Espírito da Floresta
Pessoas retornam ao estágio selvagem, mas com irritante e civilizada inaptidão adquirida. Enrolada no ovo, estico os nervos ao sol, junto aos gatos. Observo pela casca raiada e translúcida. Vejo através dos poros da camada anestésica e protetora. Mãos geladas, coração acalorado. Ao invés de usar a força orgânica da voz, a multidão abaixo balbucia súplicas e comandos inúteis pelos megafones. Não entendem que as palavras têm poder rebelde e que são feitas delas, naturalmente. Quase meio dos dias. Horas de voltar a dormir para ouvir outras vozes amortecidas. Se disserem meu nome, talvez responda. Se me lembrar desse nome. Masmorra ou dinamite? Curvar-se em reverência ao sangue progressista da humanidade cívica seria pacificador. E afirmo que somente me curvo, em prece e asa abdicada, ao espírito da floresta. Não me tentam os desfiles patriotas, tão irmãos de minha autoafirmação cósmica. Há uma dor presente nesta fictícia constatação. Mas o tapete no qual escolho deslizar a mente e o coração está bordado com arabescos de bichos & bestas & bíblias escritas por poetas. O sete do sete é belo pela sugestão cabalística. Vou-me ao chão de sol desta data, apenas pela simbologia. Independência imagética ou morte.
Estereoscopistas
Os amores que nos construímos no flanar das latitudes é a simulação das corredeiras. Não é visto com a visão comum. Não é compreendido pelos olhos que não cavalgam os ventos do espelho. São teoremas de acaso atravessando a noite dos desconhecidos, enquanto esquinas de frases prateadas doam sonhos para o coração do labirinto. O estar que começou a existir quando nos encontramos confere tonalidades estranhas para as palavras recitadas no templo de Kali Durga. Lembram o som de passos submarinos, léguas percorridas em canais subterrâneos, gelo seco em pistas de dança. Cada presença que se situa em nosso âmbito perceptivo, uma anêmona, um anagrama, um corpo aquecido, um cálice, uma vertente, nos comunica. Estamos distantes. Não permanecemos no mesmo aposento, na mesma viela, na mesma placenta. Embora tenhamos conquistado o mesmo cântaro a ser preenchido, não bebemos da mesma saliva. O tempo e o espaço. O escoar do êxtase pelo martírio das avenidas.
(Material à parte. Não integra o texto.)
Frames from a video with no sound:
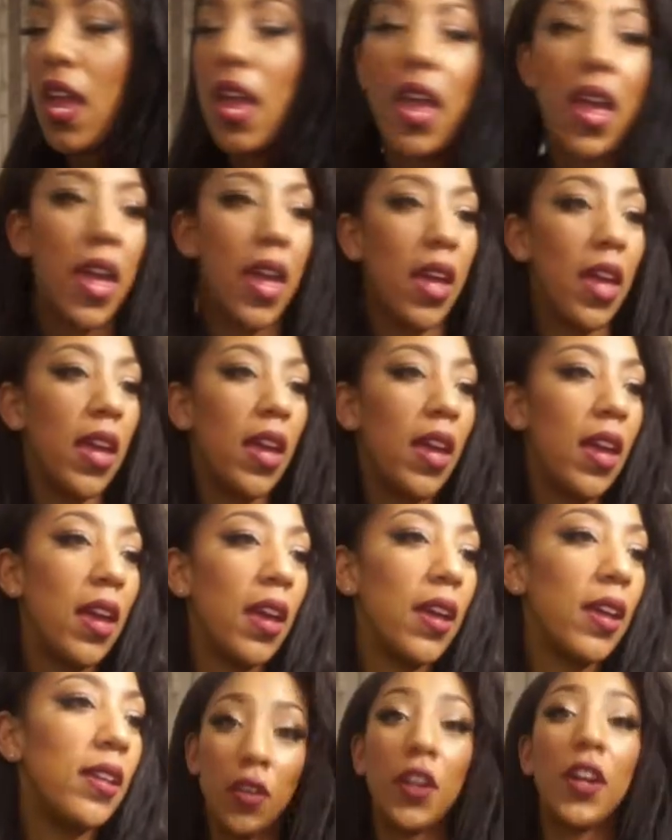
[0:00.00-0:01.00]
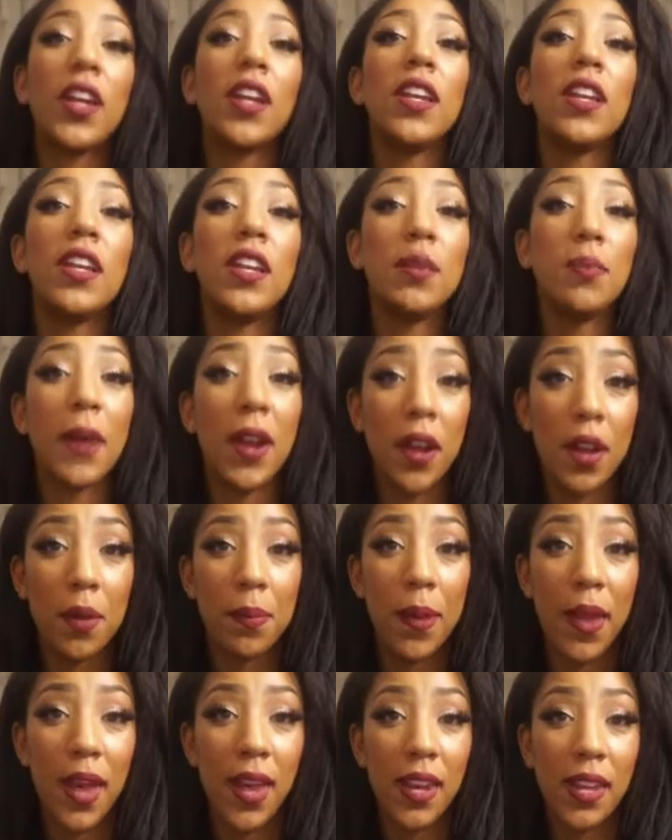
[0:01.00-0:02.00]
And you're gonna need a pair
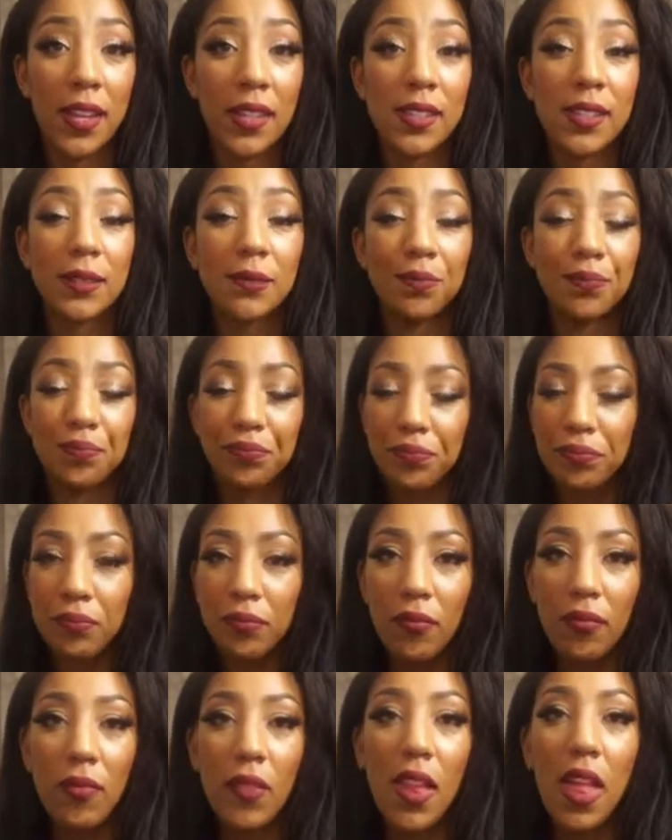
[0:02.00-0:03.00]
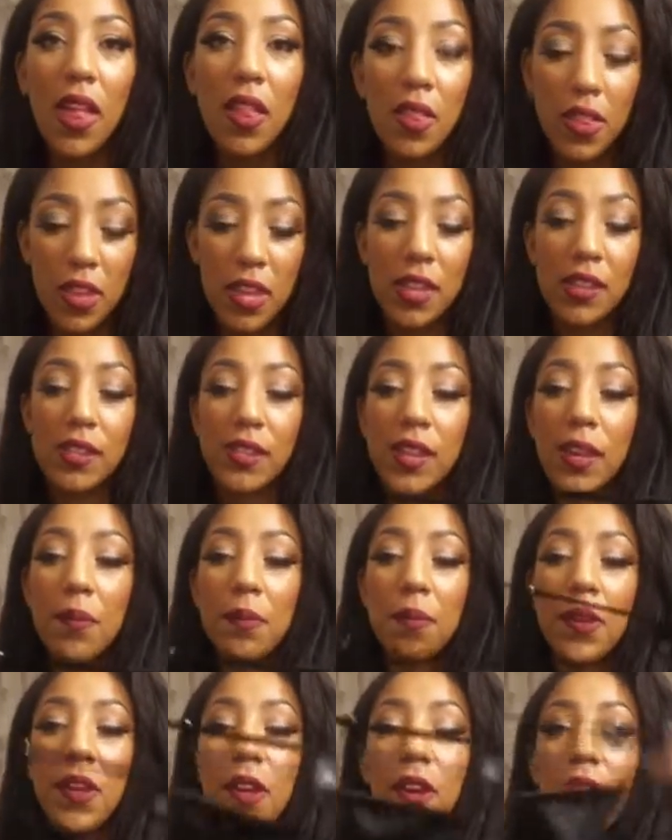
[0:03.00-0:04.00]
of panties. The
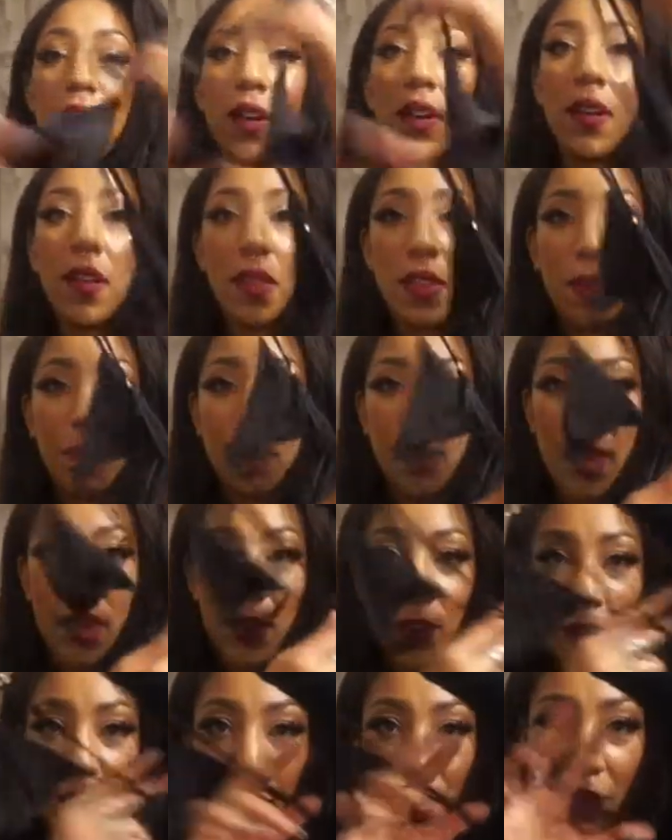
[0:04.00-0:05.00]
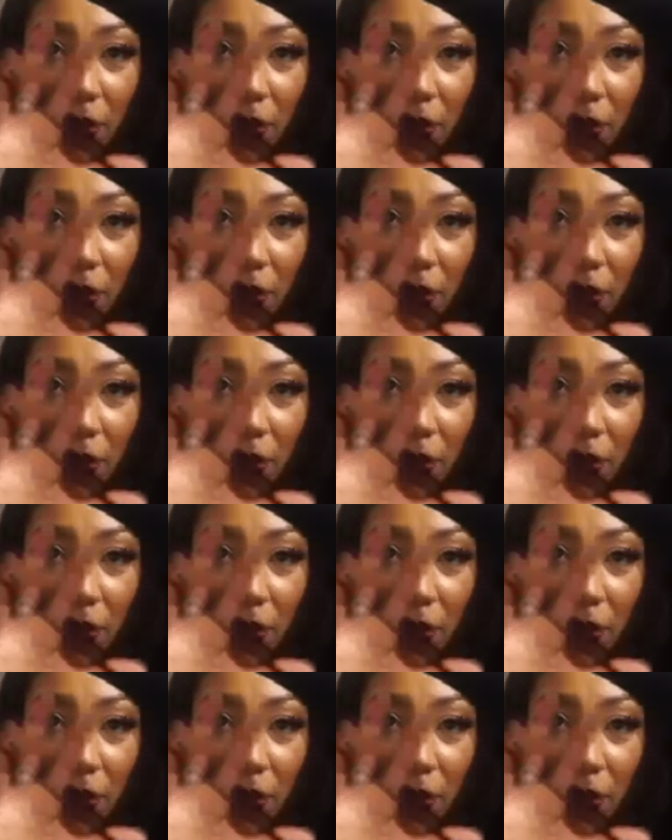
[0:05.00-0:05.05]
skimpier, the better,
Para onde poderíamos caminhar, senão pelo bizarro das poesias sem destinatários? Respiramos emprestando títulos, rotulando cataclismos, ofertando sangrias imaginárias. Escrevendo no pigmento branco na face de um deus hindu dançarino. Escrevendo para esta dimensão que arrasta a letra do papel para a atmosfera em revoadas de valsas mascaradas. Escrevendo no vocábulo que esfarela o não.
E negando, por paralaxe, por catarse, para não agonizar pelas portas ruidosas que se abrem nas linhas da mão.